A conversa com a Beatriz já estava a ser adiada desde que ela chegara do Japão. Não gostava de me intrometer na vida dela, tal como não gostava que o fizessem comigo, mas uma sensação estranha no estômago perseguia-me, especialmente desde o episódio desta manhã.
Acho que também estivera tão absorvida pelo meu relacionamento com o Miguel, se se podia chamar assim, e com o meu trabalho, que descurei, como já era hábito, as minhas amigas. Mas ainda bem que não éramos todas iguais, senão nestes mais de quinze anos, não nos tínhamos mantido juntas.
Ouvi a porta do quarto da Beatriz abrir-se e esperei que ela viesse até à sala, onde eu me encontrava.
Apareceu na soleira da porta, com o cabelo castanho claro desgrenhado, os olhos envoltos por uma pesada cor escura e o que restava da maquilhagem numa pintura destruída.
- Desculpa se disse alguma coisa que não devia hoje de manhã - pronunciou, baixinho. Sentou-se ao meu lado no sofá e disse - Foi a bebida a falar ou algo mais... Não sei muito bem... Não quero que o Miguel pense que tenho alguma coisa contra ele... Até porque o que mais quero é que sejas feliz e ele parece-me bem diferente lá daquele outro. - A Beatriz recusava-se a pronunciar o nome do Márcio, considerando-o uma aberração.
- Não te preocupes com isso, Bia.
Ela gostava quando a tratava assim. Dizia que se sentia de volta à curta infância feliz, até à altura em que os pais se tinham separado.
- Mas quero que me contes o que se passa contigo. Sei que gostas de noitadas, mas todos os dias? Além de que nunca foste inconsciente ao ponto de não estares em condições para ir trabalhar. Bia, passou-se alguma coisa no Japão?
Acho que tinha tocado na ferida.
- Não quero falar sobre isso - respondeu, fingindo prestar atenção ao filme romântico que passava na televisão. Pareceu-me que de repente a sua mente processava cada momento do ou dos seus problemas.
- Não quero insistir no assunto, mas acabaste de confirmar que algo se passou.
Demorou uns minutos até a sua boca se abrir e me dar alguma informação.
- Jorge.
- O quê?!
- Chama-se Jorge Silva.
- Conheceste um português no Japão? Bem, isso deve ser raro, mas...
- Não. - mais um momento de silêncio. - Conheci-o na primeira viagem que fiz. - Falava, evitando olhar para mim, evitando que eu visse que as lágrimas estavam prestes a descer pelo rosto. - Na Alemanha. Trabalhamos para a mesma empresa. Ele era o responsável pelo grupo de formação naquelas duas semanas. O tempo livre era passado entre as quatro paredes do quarto dele ou do meu.

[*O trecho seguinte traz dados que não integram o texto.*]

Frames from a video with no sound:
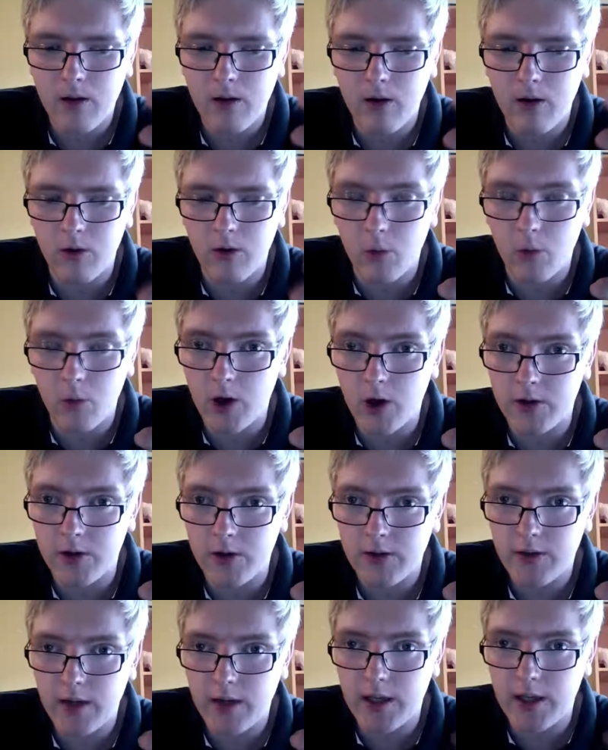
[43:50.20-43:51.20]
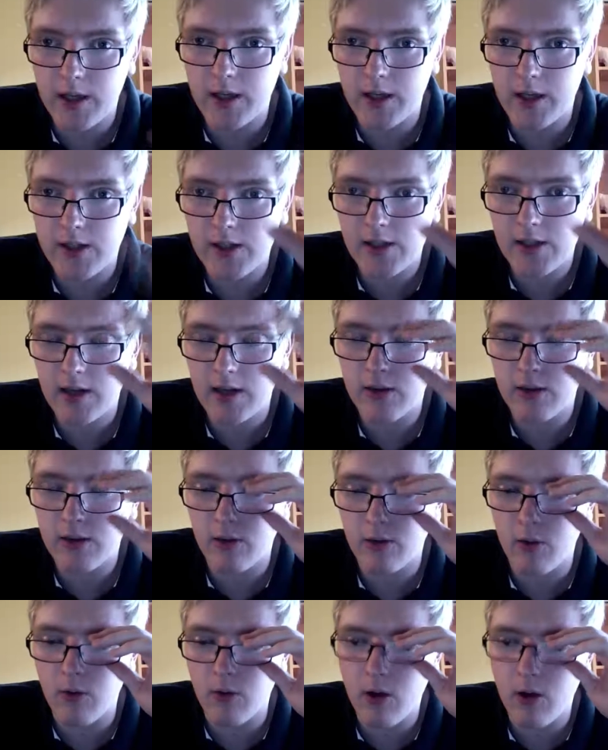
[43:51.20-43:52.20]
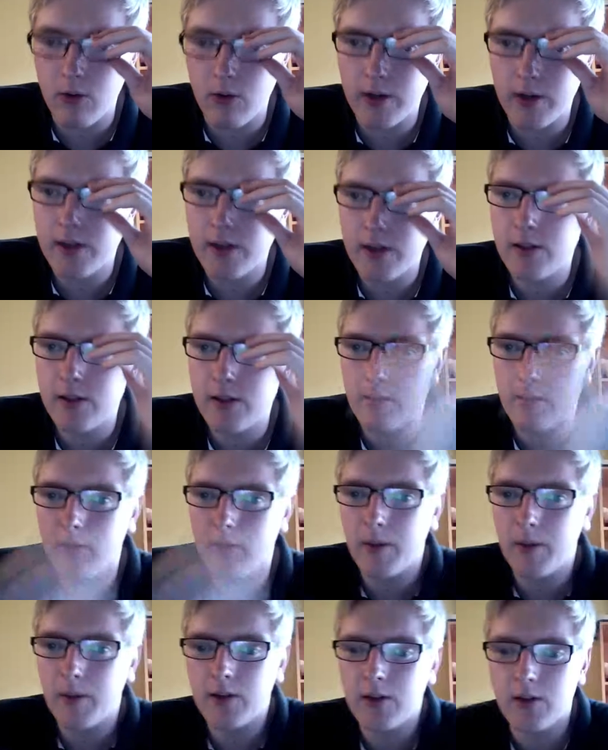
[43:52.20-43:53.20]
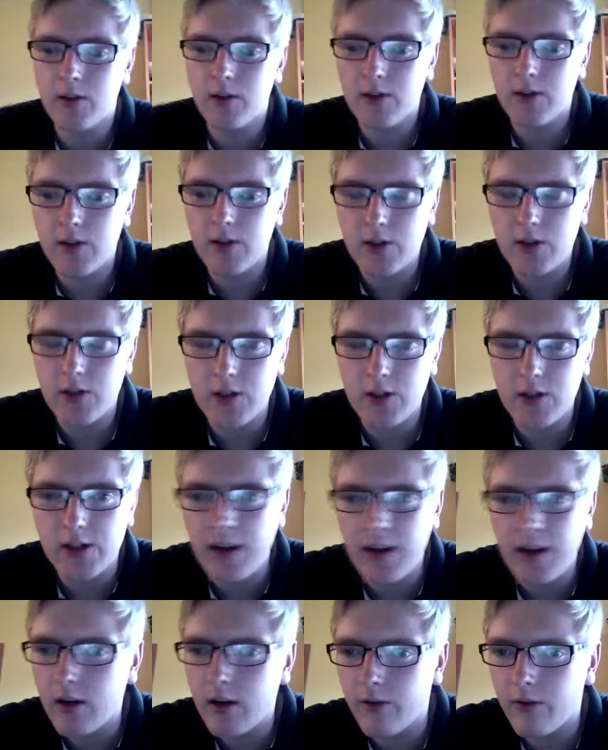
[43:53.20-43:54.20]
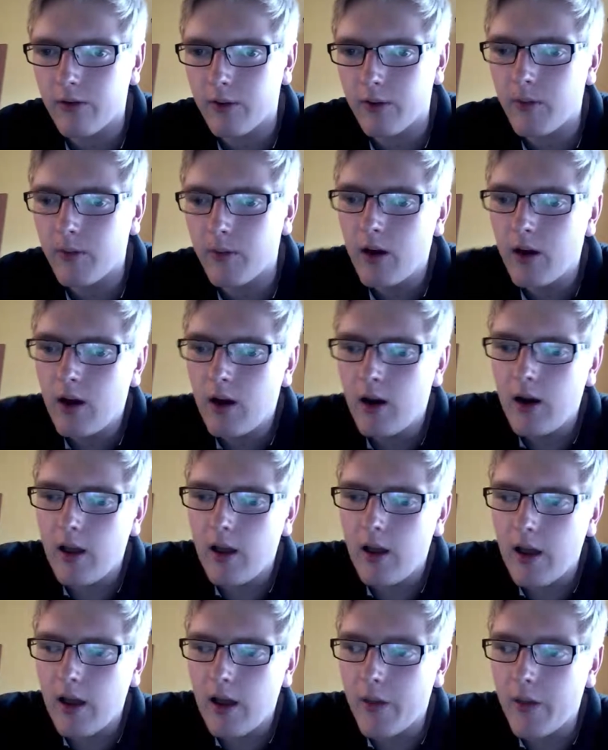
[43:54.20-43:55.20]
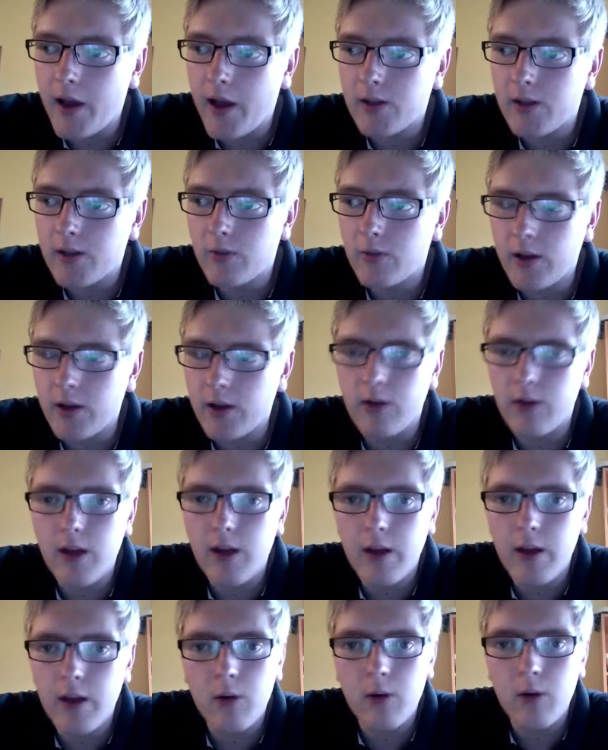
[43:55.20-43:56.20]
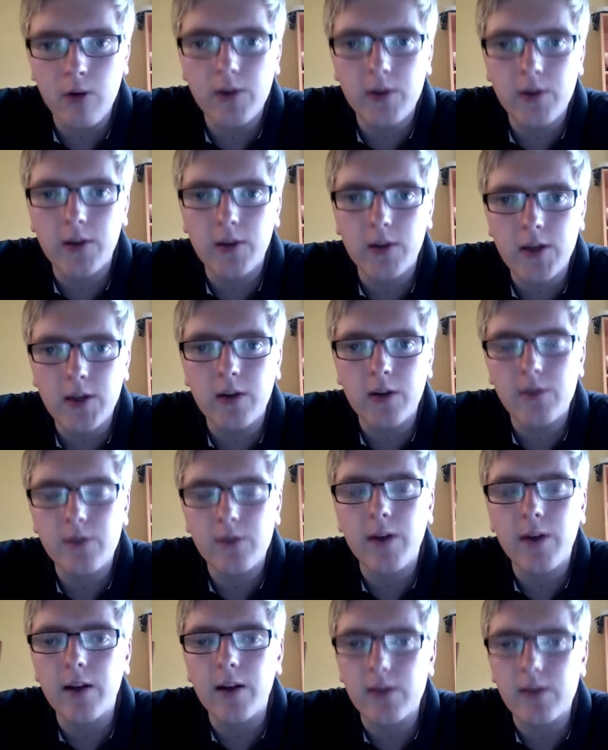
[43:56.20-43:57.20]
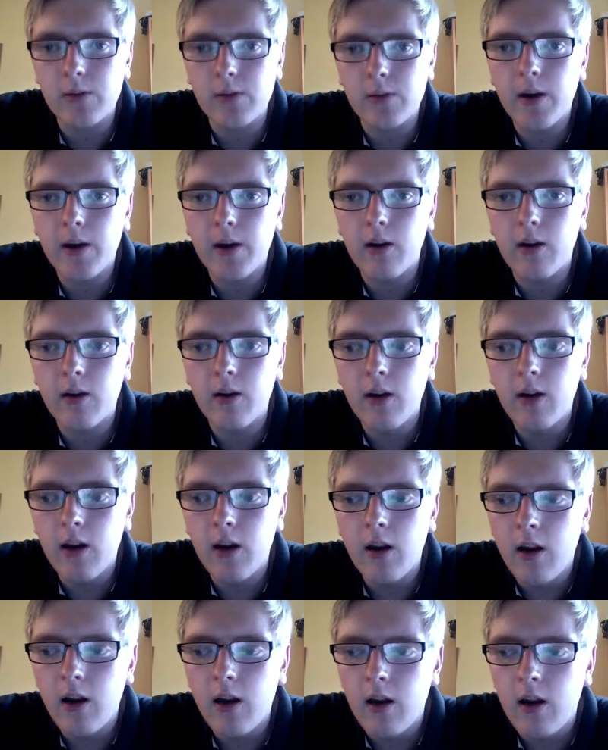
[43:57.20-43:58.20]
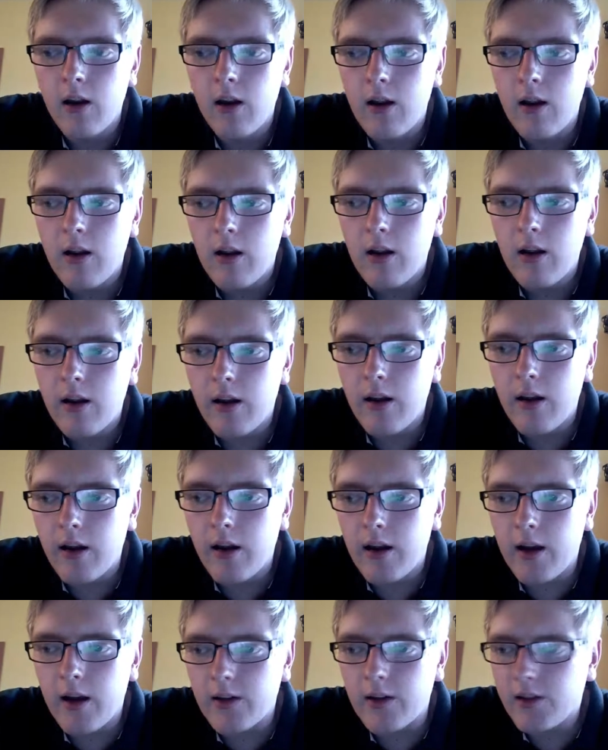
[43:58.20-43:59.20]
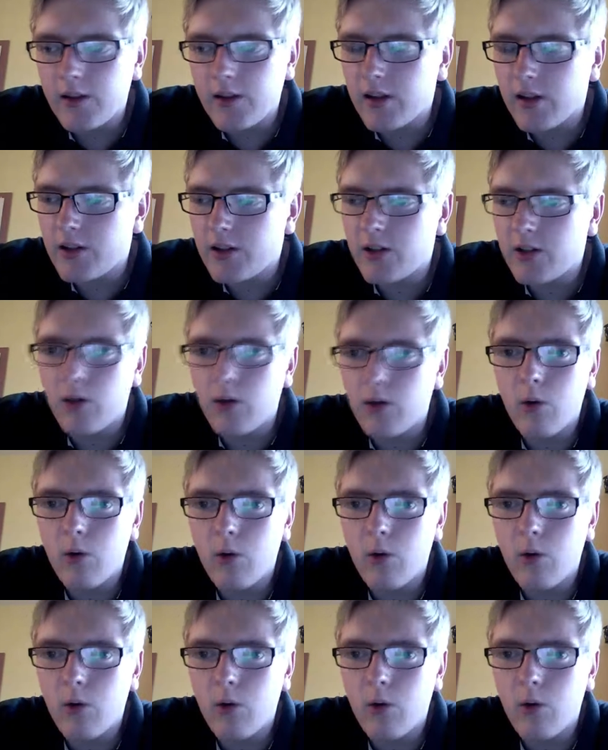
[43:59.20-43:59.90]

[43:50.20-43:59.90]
Word, and then stick it to the wall next to the pictures that she's taken of them. And that's really great. That will go into the child's file as well, and it just lets you know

- E tu apaixonaste-te por ele...
- Não, quer dizer, pelo menos naquela altura não. Quando passei um mês na França, ele convidou-me para ir lá para casa dele, que é onde ele vive.
- Ele vive na França?
- Sim, foi para lá quando era pequeno... Bem, o certo é que nesse mês as coisas foram diferentes. Já não era só sexo, era algo mais.
- Para ele também?
- Sim - a sua voz estava segura do que acabara de afirmar. - Depois da despedida ter prometido que não era o fim da nossa relação, encontrámo-nos no Japão, onde estivemos a viver juntos durante aquele período de tempo. Claro, que sempre sem a empresa saber.
- O que se passou depois?
Naquele preciso instante, ela olhou para mim, o rosto ainda mais marcado pelo sofrimento do silêncio.
- No úlitmo mês, começamos a desentendermo-nos. A pressão para um de nós se resolver tornou-se insuportável. Ambos queremos estar juntos, mas nenhum de nós quer abdicar daquilo que tem.

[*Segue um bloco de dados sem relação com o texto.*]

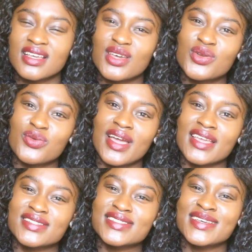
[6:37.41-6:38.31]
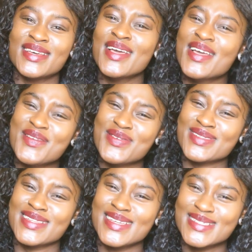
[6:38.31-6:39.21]
I don't know why it's for
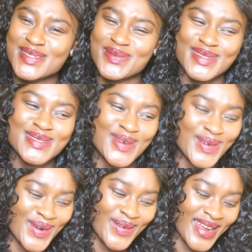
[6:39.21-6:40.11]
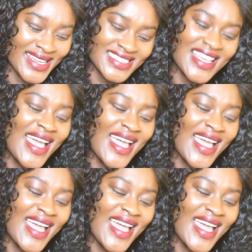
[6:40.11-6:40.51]
the need to be so correct.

- Oh, querida! - abracei-a contra o meu peito, ela começando a chorar compulsivamente. - Bia, olha para mim - Ela obedeceu - Nunca foste pessoa de te entregar assim, há que admiti-lo, mas agora que o fizeste, vais ser capaz de desistir assim tão facilmente? A tua carreira é assim tão importante que não possas lutar por aquilo que sentes?
- E ele, Ana? - perguntou, olhando para mim, o rosto numa mescla ainda maior de cores. - Porque tem que ser sempre a mulher a abdicar daquilo que quer? Mas, eu pedi transferência para França, mal cheguei cheguei a Portugal - admitiu - Mas foi imediatamente recusada... Eu não me consigo imaginar sem o Jorge, mas não me consigo imaginar sem o meu emprego. Não consigo despedir-me para ir ter com ele - falou.
Senti uma dor aguda no peito por ver a forte Beatriz, a bem disposta, a inteligente Beatriz reduzida a uma boneca de trapos, perdida nos meandros dos sentimentos, aos quais sempre fugira.